━━ EXERCISE DATA ━━

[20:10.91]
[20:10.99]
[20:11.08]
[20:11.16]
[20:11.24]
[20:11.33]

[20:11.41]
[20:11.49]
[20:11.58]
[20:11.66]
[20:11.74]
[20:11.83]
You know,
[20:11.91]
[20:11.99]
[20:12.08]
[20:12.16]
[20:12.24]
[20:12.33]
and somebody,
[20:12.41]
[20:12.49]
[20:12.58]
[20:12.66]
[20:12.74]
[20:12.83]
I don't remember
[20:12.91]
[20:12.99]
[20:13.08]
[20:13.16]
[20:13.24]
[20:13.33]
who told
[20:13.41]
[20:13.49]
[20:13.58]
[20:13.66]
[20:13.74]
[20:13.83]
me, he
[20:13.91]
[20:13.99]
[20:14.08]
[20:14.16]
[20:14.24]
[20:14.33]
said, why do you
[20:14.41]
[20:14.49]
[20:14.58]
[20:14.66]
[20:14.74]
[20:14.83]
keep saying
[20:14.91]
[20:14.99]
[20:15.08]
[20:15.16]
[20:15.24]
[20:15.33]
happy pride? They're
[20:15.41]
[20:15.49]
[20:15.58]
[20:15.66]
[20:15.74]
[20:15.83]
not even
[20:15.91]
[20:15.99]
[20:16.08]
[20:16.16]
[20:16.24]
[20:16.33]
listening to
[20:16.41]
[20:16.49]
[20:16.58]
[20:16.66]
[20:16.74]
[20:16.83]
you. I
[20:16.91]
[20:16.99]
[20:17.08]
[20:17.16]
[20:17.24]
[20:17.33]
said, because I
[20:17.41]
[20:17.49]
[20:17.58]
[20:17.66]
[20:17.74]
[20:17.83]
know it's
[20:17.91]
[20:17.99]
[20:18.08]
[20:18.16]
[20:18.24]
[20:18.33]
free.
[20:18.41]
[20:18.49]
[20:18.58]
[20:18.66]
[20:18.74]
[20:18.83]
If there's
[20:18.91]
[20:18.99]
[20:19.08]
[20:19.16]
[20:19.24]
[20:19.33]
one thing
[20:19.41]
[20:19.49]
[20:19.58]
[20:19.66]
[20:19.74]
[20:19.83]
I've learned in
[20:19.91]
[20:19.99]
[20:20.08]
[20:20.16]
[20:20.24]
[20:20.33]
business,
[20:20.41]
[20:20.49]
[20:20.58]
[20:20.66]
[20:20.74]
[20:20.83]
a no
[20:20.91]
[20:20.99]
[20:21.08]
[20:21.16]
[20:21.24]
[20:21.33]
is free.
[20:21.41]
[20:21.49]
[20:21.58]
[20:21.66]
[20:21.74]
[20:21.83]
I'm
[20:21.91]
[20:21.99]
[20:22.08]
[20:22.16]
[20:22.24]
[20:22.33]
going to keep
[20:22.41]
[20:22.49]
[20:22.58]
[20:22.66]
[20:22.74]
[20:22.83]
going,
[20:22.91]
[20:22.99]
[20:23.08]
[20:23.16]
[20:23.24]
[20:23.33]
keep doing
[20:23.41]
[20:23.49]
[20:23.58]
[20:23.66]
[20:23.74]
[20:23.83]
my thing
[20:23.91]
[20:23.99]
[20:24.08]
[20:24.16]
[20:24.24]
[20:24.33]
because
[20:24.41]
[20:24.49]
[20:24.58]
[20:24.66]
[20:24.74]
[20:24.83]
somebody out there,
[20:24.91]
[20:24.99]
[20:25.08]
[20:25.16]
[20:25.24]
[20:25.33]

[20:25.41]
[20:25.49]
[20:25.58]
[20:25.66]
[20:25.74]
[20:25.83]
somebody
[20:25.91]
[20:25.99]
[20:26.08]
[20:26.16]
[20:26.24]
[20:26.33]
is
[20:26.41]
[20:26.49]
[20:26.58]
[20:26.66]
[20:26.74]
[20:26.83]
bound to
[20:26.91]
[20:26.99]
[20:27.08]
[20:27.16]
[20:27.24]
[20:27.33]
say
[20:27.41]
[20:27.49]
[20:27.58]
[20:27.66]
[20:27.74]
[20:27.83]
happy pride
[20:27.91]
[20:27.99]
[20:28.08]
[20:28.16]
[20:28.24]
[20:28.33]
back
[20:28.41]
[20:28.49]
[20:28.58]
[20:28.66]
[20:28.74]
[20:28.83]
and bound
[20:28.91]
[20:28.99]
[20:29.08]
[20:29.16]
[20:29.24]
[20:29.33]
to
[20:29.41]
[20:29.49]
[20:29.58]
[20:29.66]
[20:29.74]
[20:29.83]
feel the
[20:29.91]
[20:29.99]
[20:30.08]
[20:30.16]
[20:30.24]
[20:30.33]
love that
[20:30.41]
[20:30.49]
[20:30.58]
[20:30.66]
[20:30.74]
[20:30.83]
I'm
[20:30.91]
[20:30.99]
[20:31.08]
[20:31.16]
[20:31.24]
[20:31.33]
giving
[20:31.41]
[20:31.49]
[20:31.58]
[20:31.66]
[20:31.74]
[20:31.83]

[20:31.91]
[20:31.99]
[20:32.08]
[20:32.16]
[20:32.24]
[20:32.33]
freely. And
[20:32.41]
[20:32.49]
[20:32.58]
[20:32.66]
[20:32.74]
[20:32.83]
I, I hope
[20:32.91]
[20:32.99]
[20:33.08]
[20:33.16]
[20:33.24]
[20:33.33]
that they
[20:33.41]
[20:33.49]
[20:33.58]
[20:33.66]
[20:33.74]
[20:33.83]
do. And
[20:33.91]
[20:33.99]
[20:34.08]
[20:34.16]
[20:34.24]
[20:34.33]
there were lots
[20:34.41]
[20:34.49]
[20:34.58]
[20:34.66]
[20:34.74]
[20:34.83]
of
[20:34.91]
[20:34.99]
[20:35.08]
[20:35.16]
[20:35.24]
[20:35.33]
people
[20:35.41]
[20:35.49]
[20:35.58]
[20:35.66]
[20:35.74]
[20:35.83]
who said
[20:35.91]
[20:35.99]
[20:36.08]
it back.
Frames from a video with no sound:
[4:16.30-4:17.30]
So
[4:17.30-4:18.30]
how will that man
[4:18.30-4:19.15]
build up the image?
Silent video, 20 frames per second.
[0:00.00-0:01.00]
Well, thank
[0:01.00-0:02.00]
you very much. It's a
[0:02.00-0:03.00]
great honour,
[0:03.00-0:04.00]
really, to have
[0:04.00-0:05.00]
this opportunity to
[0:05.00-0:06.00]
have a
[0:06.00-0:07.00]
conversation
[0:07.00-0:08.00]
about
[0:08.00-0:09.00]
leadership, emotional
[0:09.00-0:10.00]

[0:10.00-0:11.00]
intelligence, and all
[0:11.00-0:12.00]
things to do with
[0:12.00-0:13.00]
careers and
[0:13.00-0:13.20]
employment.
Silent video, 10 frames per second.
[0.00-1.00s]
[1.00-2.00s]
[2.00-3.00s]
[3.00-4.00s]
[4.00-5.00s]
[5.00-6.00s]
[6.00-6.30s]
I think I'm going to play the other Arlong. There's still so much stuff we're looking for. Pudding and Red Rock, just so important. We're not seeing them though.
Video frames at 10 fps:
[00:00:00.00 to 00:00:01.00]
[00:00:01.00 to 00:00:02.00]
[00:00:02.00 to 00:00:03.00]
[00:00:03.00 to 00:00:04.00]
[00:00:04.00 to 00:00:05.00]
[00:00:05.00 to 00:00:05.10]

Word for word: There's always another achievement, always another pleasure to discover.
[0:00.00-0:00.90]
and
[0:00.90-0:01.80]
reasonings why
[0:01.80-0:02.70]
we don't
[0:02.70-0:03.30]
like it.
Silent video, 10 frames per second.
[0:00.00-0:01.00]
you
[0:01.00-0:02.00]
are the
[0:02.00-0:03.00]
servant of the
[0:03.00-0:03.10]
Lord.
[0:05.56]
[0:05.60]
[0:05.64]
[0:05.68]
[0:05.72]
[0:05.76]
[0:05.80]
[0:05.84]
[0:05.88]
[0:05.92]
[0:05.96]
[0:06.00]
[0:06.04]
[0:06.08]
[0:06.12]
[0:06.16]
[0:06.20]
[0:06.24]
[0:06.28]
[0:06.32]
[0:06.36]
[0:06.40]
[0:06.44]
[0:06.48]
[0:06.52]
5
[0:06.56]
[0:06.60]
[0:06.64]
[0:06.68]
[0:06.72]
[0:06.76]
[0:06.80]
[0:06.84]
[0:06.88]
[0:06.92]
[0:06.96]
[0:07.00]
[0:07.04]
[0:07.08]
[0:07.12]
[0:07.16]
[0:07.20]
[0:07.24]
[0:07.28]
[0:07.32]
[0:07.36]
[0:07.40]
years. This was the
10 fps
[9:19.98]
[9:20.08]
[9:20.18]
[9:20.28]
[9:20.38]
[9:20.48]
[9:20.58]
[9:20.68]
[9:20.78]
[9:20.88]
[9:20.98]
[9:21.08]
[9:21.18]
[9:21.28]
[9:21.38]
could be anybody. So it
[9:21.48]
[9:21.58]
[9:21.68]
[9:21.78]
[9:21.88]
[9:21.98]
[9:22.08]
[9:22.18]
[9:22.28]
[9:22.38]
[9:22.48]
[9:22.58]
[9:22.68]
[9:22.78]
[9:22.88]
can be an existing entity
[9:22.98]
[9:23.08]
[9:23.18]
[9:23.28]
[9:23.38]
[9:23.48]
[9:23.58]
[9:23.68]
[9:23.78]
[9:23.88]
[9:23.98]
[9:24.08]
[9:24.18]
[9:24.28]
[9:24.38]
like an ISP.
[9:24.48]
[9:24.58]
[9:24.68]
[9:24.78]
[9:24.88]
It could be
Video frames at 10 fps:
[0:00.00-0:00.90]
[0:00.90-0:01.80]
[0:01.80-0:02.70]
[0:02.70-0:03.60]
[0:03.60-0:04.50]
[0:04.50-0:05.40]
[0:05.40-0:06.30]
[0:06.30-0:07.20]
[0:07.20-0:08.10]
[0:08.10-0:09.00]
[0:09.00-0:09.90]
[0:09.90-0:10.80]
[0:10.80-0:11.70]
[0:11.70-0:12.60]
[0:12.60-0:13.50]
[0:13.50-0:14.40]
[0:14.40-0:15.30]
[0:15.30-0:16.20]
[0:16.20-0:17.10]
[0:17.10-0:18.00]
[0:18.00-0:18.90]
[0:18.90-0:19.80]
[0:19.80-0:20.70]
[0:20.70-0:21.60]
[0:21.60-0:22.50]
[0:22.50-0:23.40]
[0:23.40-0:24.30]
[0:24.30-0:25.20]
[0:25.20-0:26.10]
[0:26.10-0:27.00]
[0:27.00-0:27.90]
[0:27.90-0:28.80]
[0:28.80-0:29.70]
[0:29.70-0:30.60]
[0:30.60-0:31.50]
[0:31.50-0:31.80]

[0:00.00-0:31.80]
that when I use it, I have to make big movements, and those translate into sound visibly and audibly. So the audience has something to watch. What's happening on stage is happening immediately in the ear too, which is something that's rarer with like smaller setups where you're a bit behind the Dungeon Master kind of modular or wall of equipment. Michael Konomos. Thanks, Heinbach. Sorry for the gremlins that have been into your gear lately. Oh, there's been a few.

━━━

Each line from the one containing "[0:23.40-0:24.30]" to the last line above must be returned exactly, and no line outside that range.

ANSWER AREA
[0:23.40-0:24.30]
[0:24.30-0:25.20]
[0:25.20-0:26.10]
[0:26.10-0:27.00]
[0:27.00-0:27.90]
[0:27.90-0:28.80]
[0:28.80-0:29.70]
[0:29.70-0:30.60]
[0:30.60-0:31.50]
[0:31.50-0:31.80]

[0:00.00-0:31.80]
that when I use it, I have to make big movements, and those translate into sound visibly and audibly. So the audience has something to watch. What's happening on stage is happening immediately in the ear too, which is something that's rarer with like smaller setups where you're a bit behind the Dungeon Master kind of modular or wall of equipment. Michael Konomos. Thanks, Heinbach. Sorry for the gremlins that have been into your gear lately. Oh, there's been a few.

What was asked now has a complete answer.